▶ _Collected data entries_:

=== Section Start ===

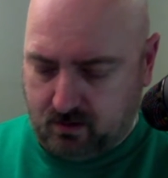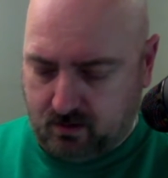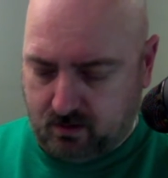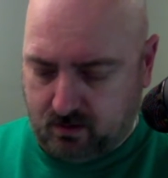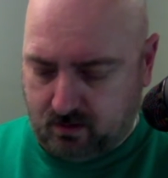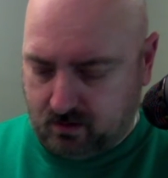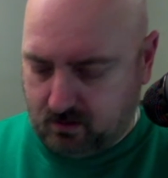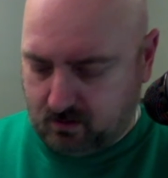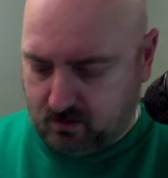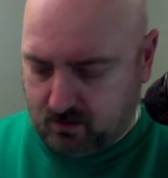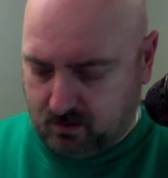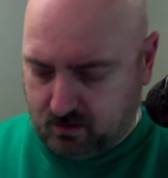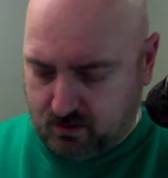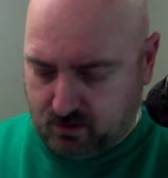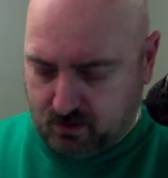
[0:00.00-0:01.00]
All right,
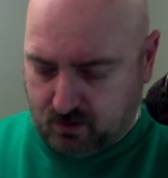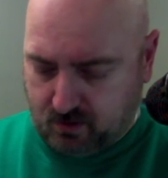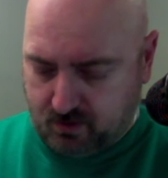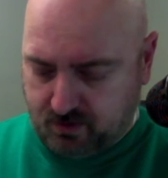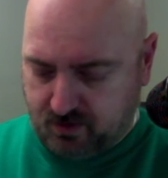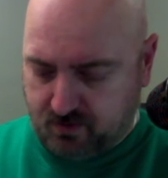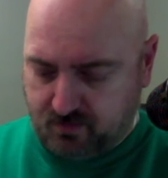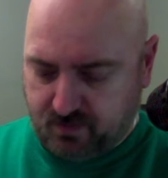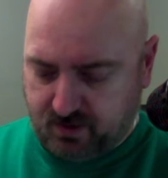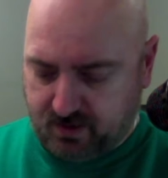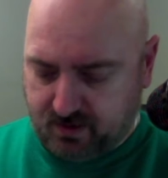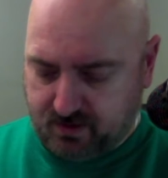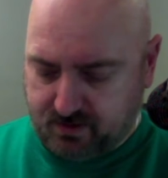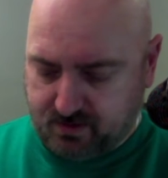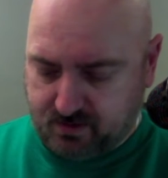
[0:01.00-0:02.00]
charging
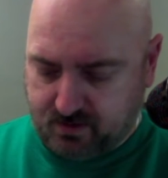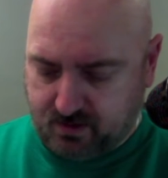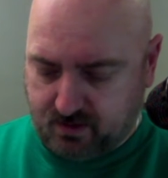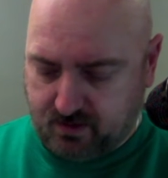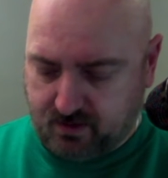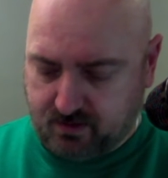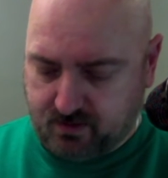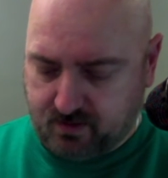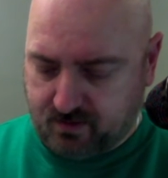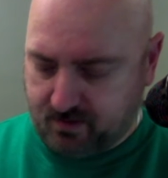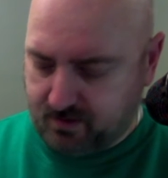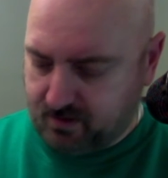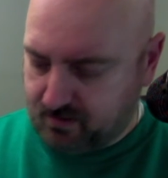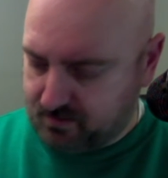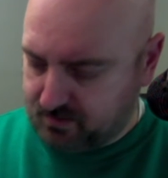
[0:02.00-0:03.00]
base, and there's nothing
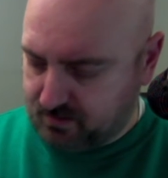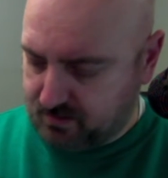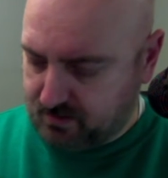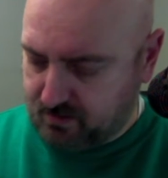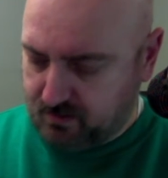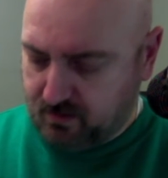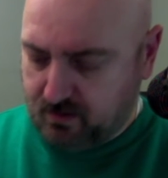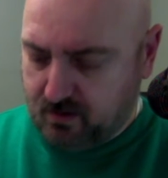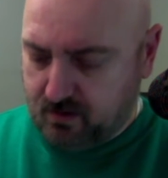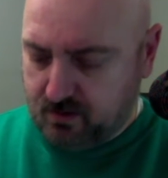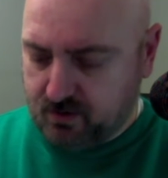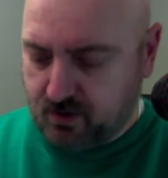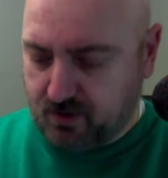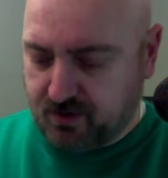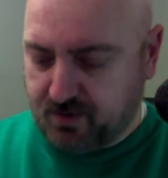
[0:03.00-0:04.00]
else in there.
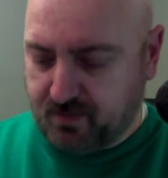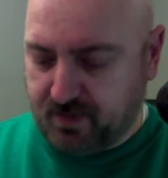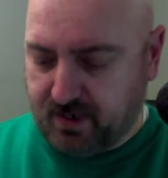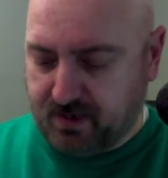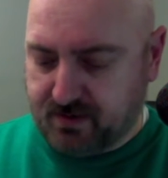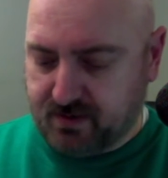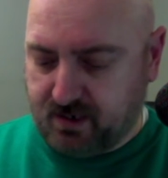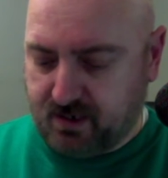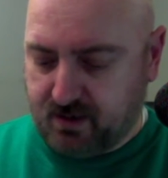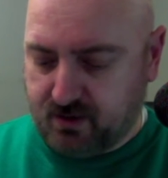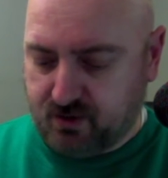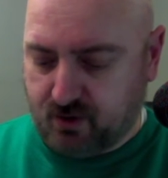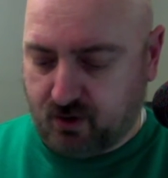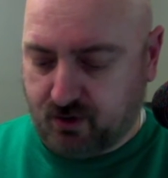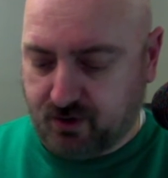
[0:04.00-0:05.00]
Charging base and
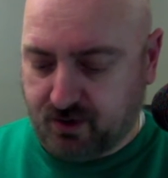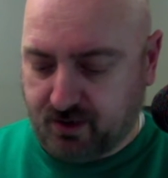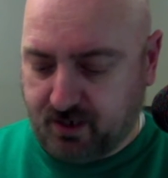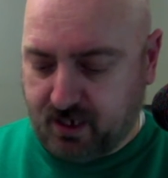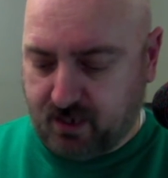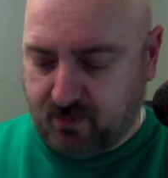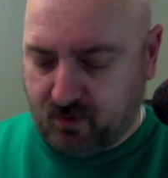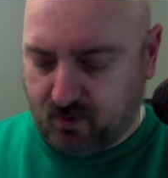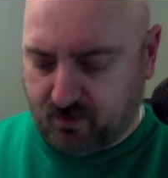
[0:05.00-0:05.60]
charging cable.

=== Section End ===

▶ _To do_: Output all data exactly, omitting images.

▶ _Response box_:
[0:00.00-0:01.00]
All right,
[0:01.00-0:02.00]
charging
[0:02.00-0:03.00]
base, and there's nothing
[0:03.00-0:04.00]
else in there.
[0:04.00-0:05.00]
Charging base and
[0:05.00-0:05.60]
charging cable.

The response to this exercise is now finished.